*WHAT YOU HAVE TO DO*
Pictures aside, reproduce exactly each line from the one holding "[0:19.00-0:20.00]" through the last line of the material, both ends included.

*** DATASET ENTRIES ***

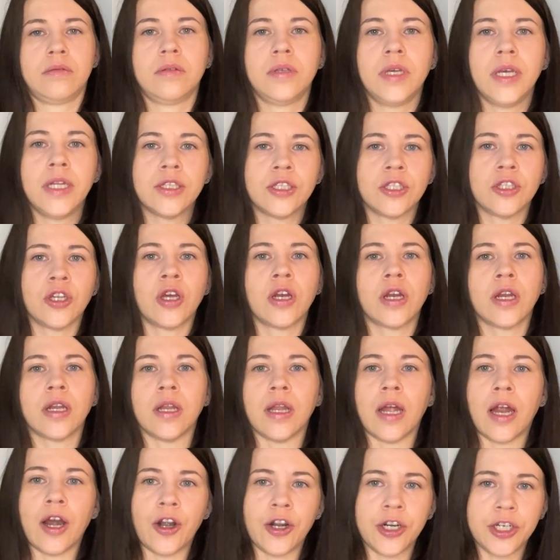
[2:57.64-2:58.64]
it's not a
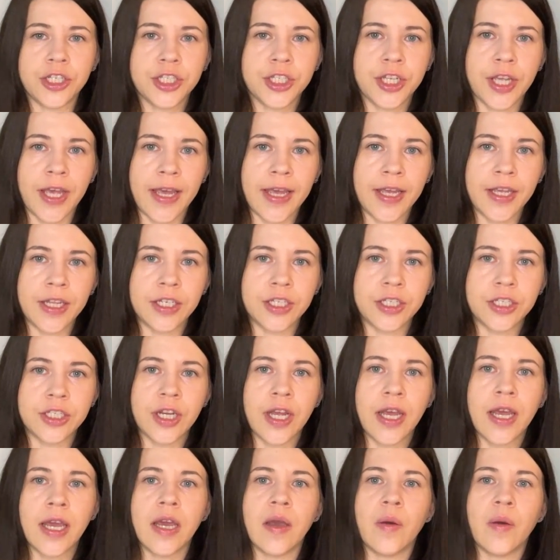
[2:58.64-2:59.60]
large cage,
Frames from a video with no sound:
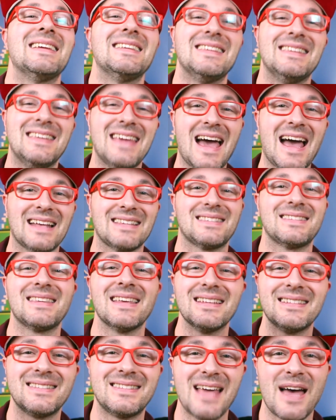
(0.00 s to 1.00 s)

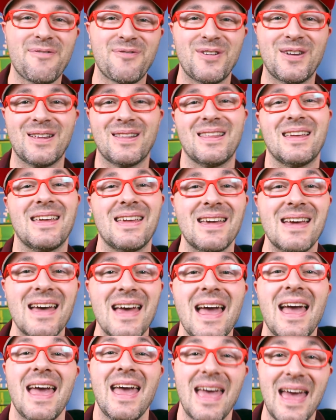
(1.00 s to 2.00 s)
Yes, definitely.
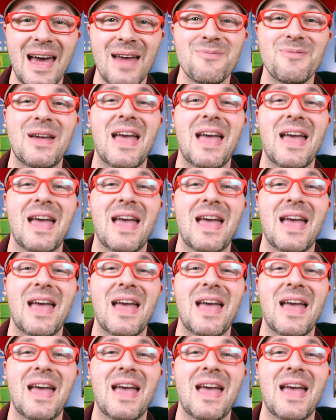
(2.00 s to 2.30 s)
And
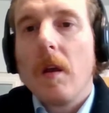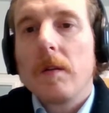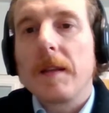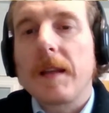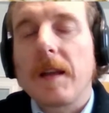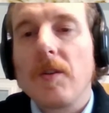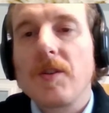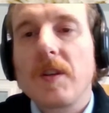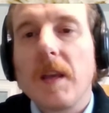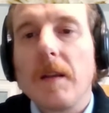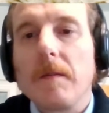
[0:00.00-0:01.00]
the
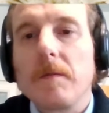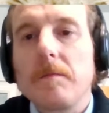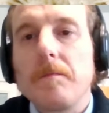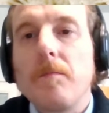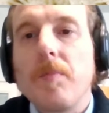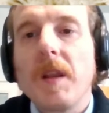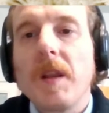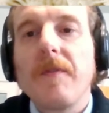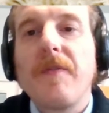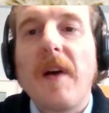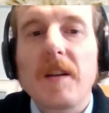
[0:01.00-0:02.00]
technology can bring a
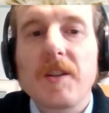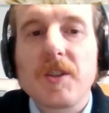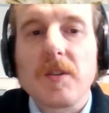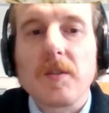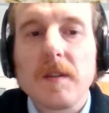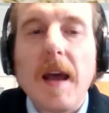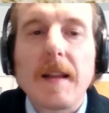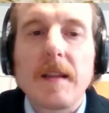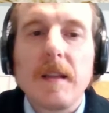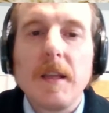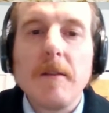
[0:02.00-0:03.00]
function
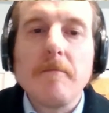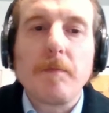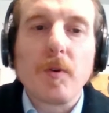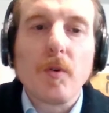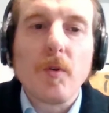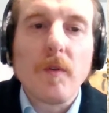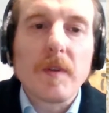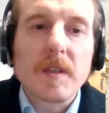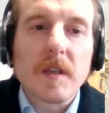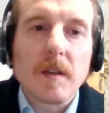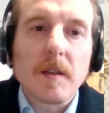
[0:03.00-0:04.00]
that
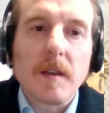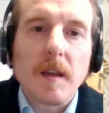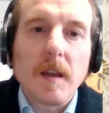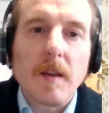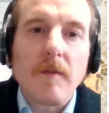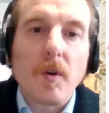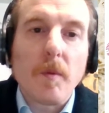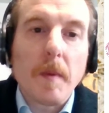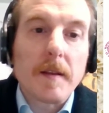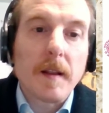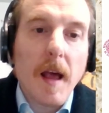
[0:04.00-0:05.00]
improves the
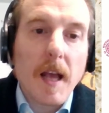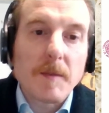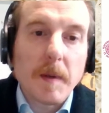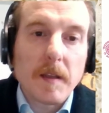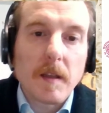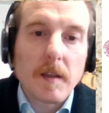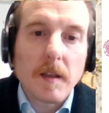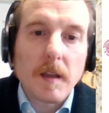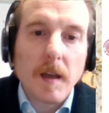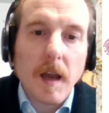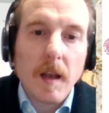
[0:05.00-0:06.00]
environmental aspect that
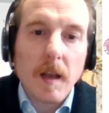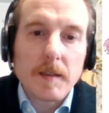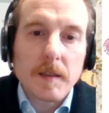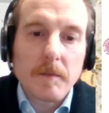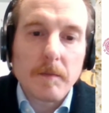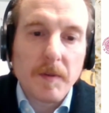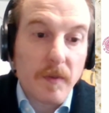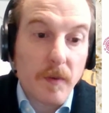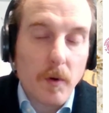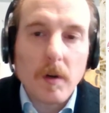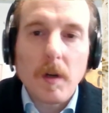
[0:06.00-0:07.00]
I listed
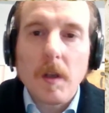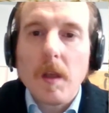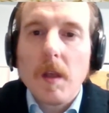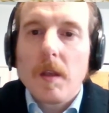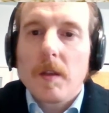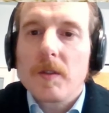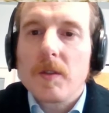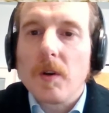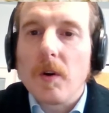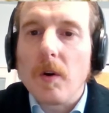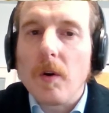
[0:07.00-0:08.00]
before.
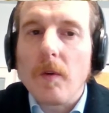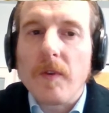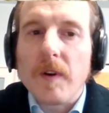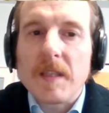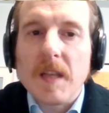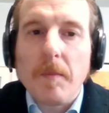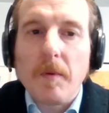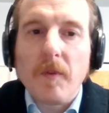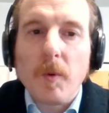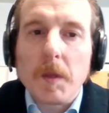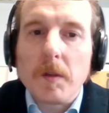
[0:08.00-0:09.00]
So, for example,
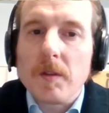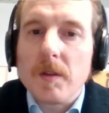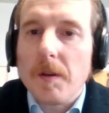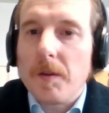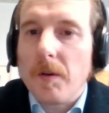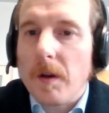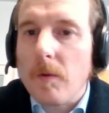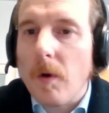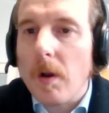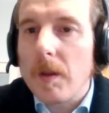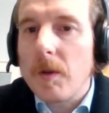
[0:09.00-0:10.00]
for what concerns indoor air
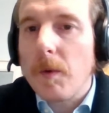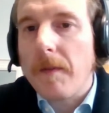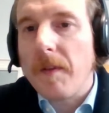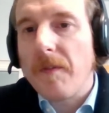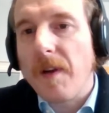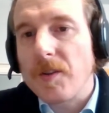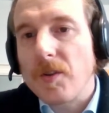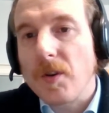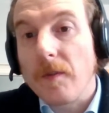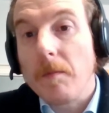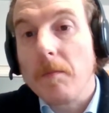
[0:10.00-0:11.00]
quality, we have the
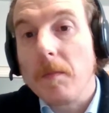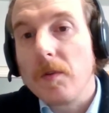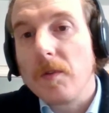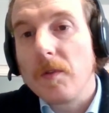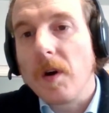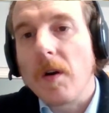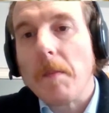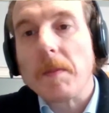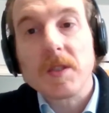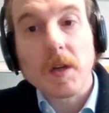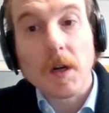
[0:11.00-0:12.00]
function of remove or
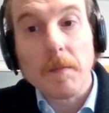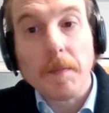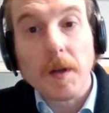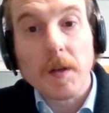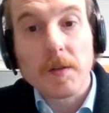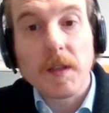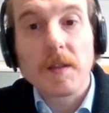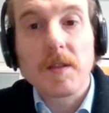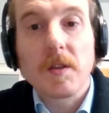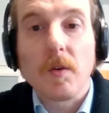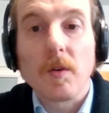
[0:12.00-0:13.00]
absorb
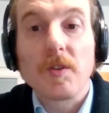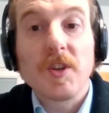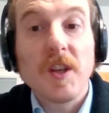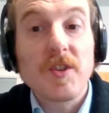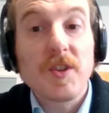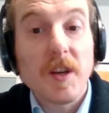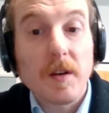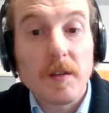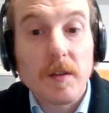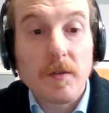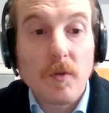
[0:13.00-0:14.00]
pollutants or change air
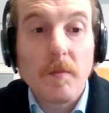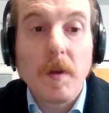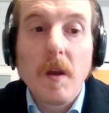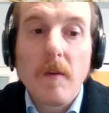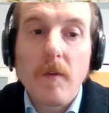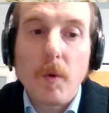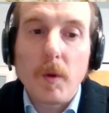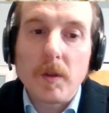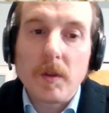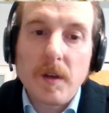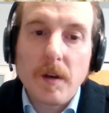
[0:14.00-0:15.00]
in the room. For
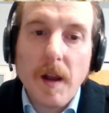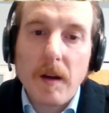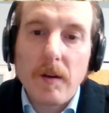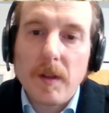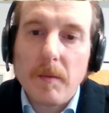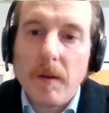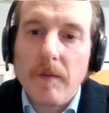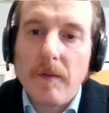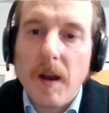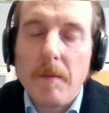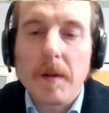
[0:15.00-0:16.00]
what concerns hygrothermal
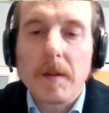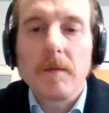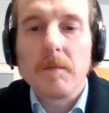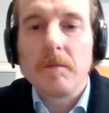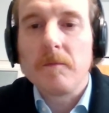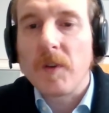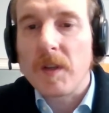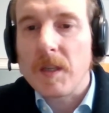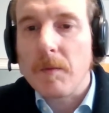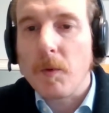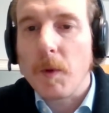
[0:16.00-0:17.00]
environment, for
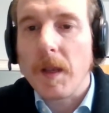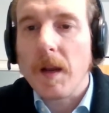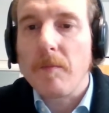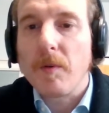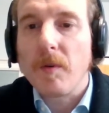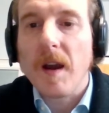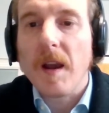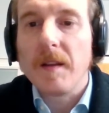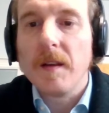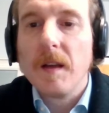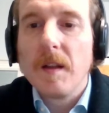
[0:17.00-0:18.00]
example, we can
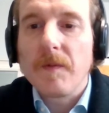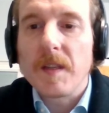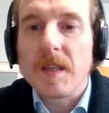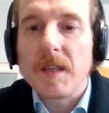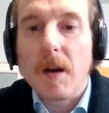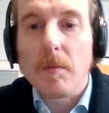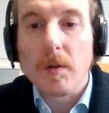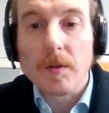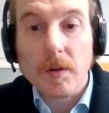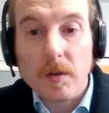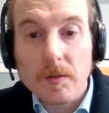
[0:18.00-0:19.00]
provide desirable
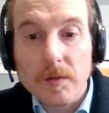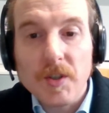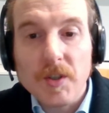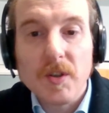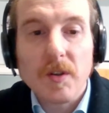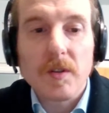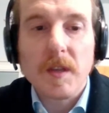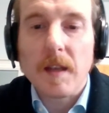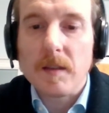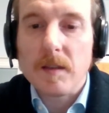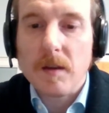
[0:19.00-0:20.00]
indoor conditions
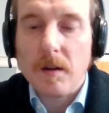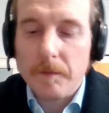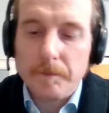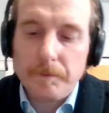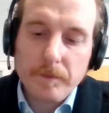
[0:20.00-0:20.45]
and so on.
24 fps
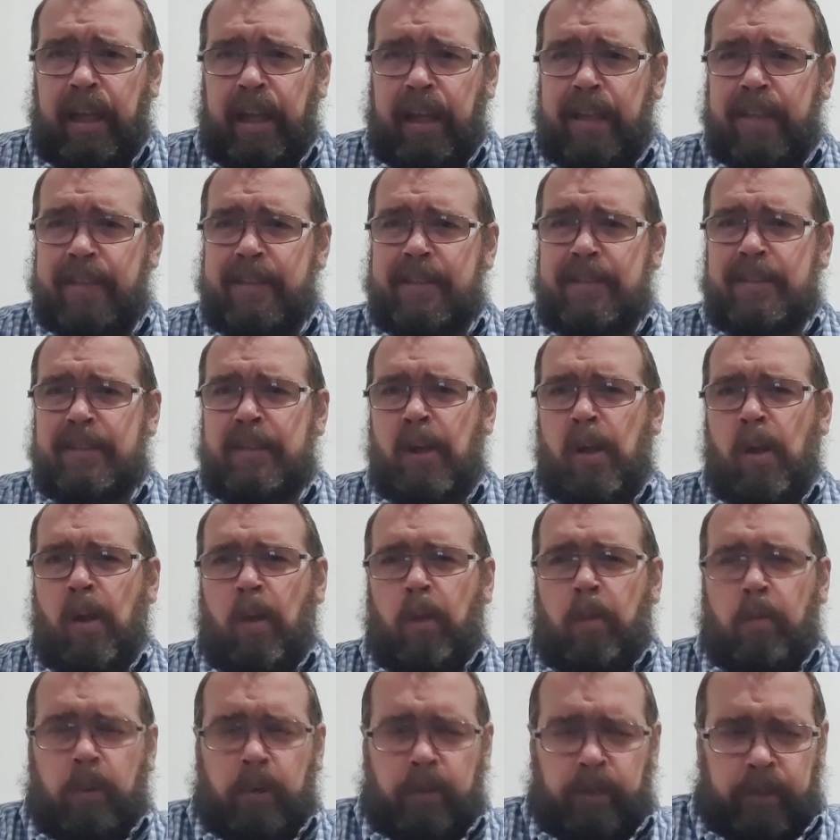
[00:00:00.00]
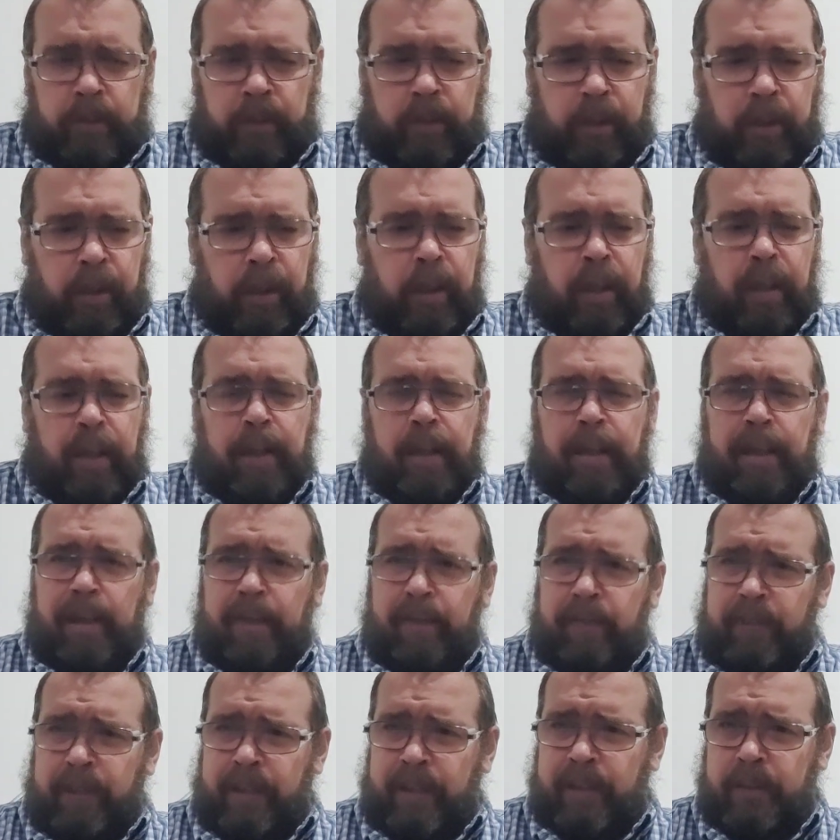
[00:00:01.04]
install one,
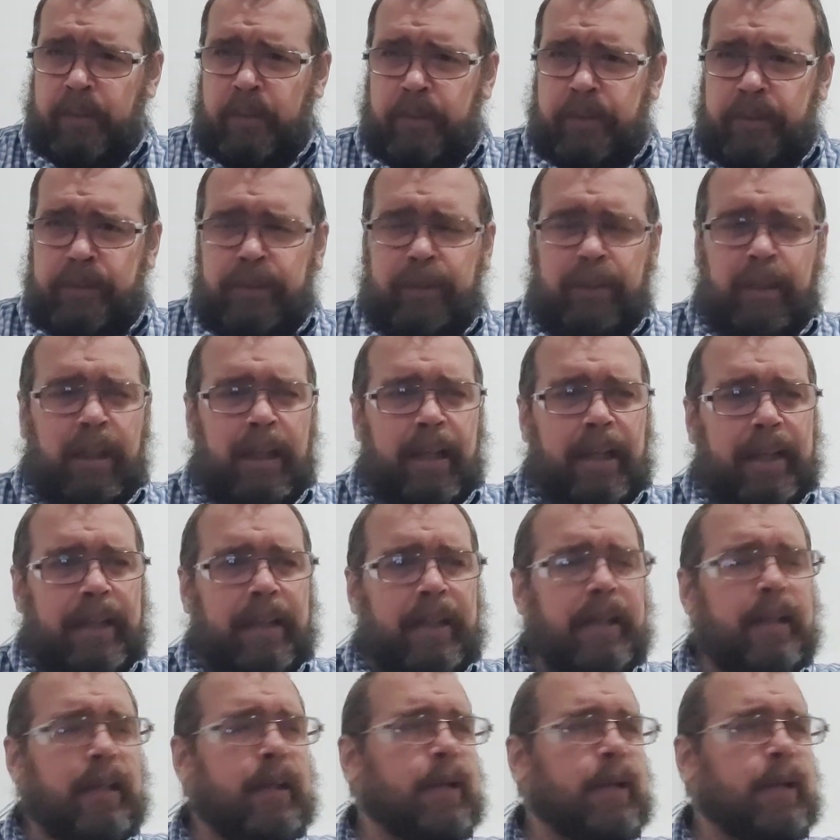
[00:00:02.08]
if that's what you like.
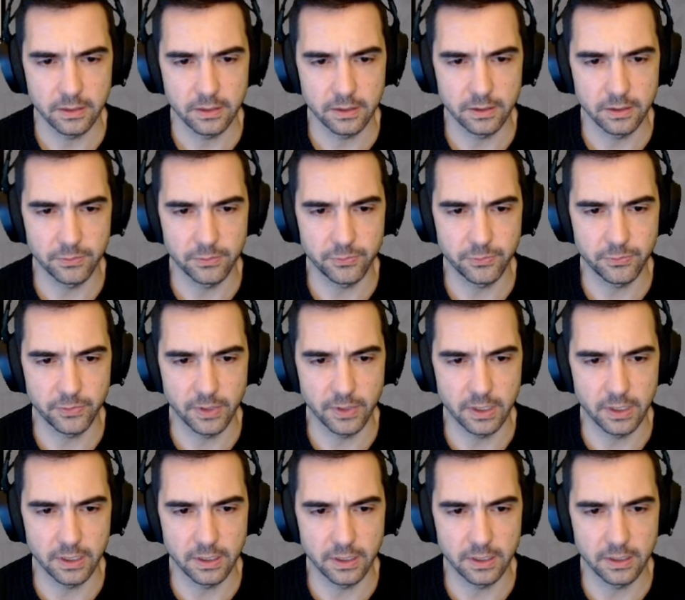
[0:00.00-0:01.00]
if,
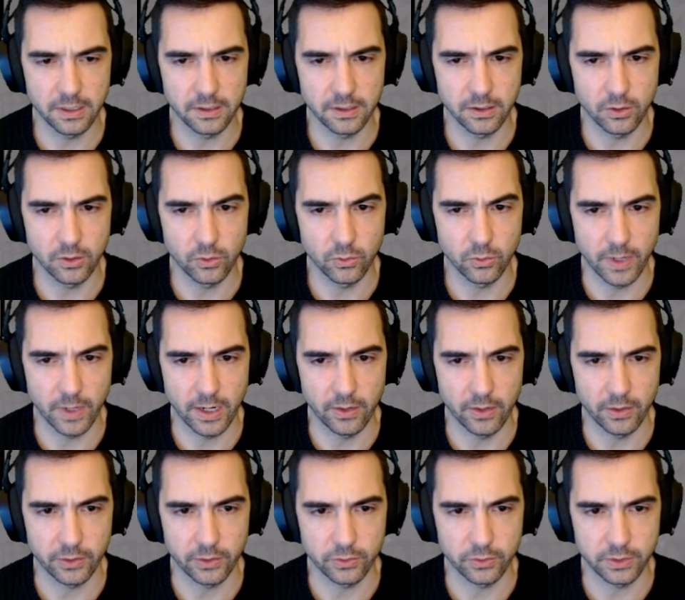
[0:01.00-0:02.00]
uh, oh
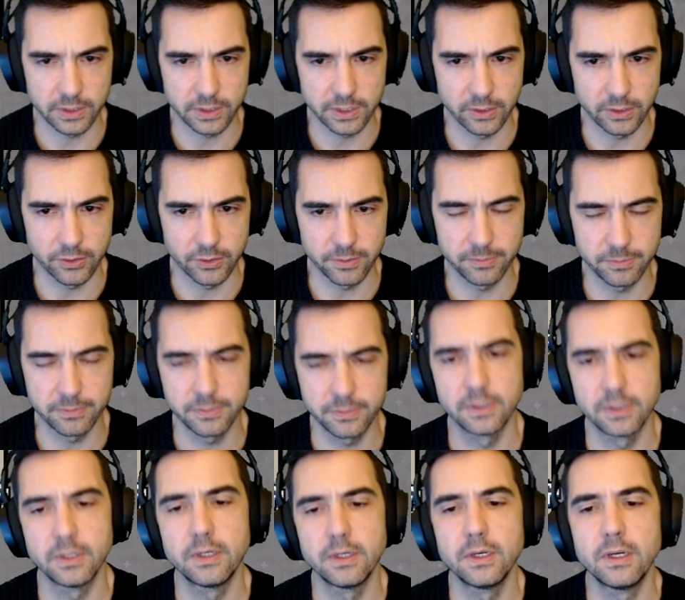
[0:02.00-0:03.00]
wow, I couldn't kill them.
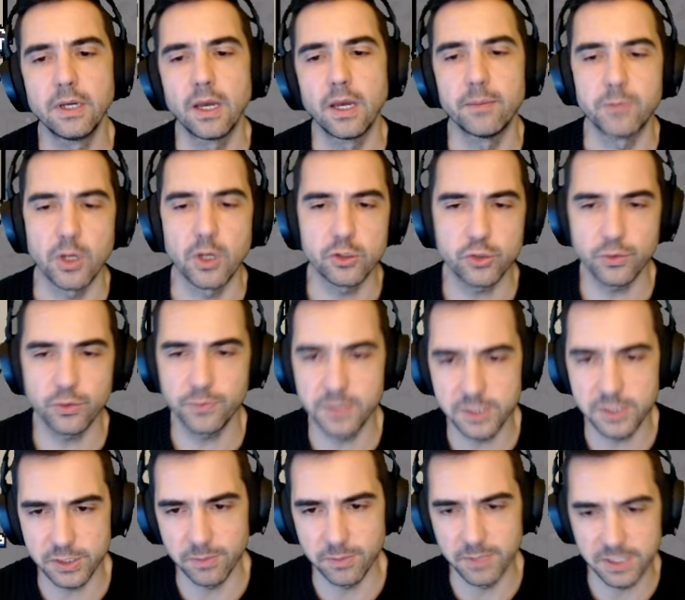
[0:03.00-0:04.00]
Not sure if
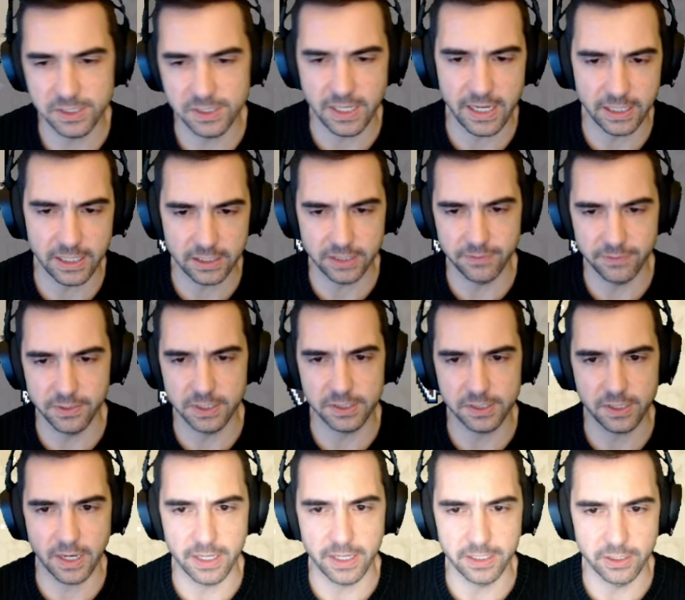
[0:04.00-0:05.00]
this is a mistake, leaving this guy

*** End of DATASET ENTRIES ***

*TASK ANSWER*
[0:19.00-0:20.00]
indoor conditions
[0:20.00-0:20.45]
and so on.
24 fps
[00:00:00.00]
[00:00:01.04]
install one,
[00:00:02.08]
if that's what you like.
[0:00.00-0:01.00]
if,
[0:01.00-0:02.00]
uh, oh
[0:02.00-0:03.00]
wow, I couldn't kill them.
[0:03.00-0:04.00]
Not sure if
[0:04.00-0:05.00]
this is a mistake, leaving this guy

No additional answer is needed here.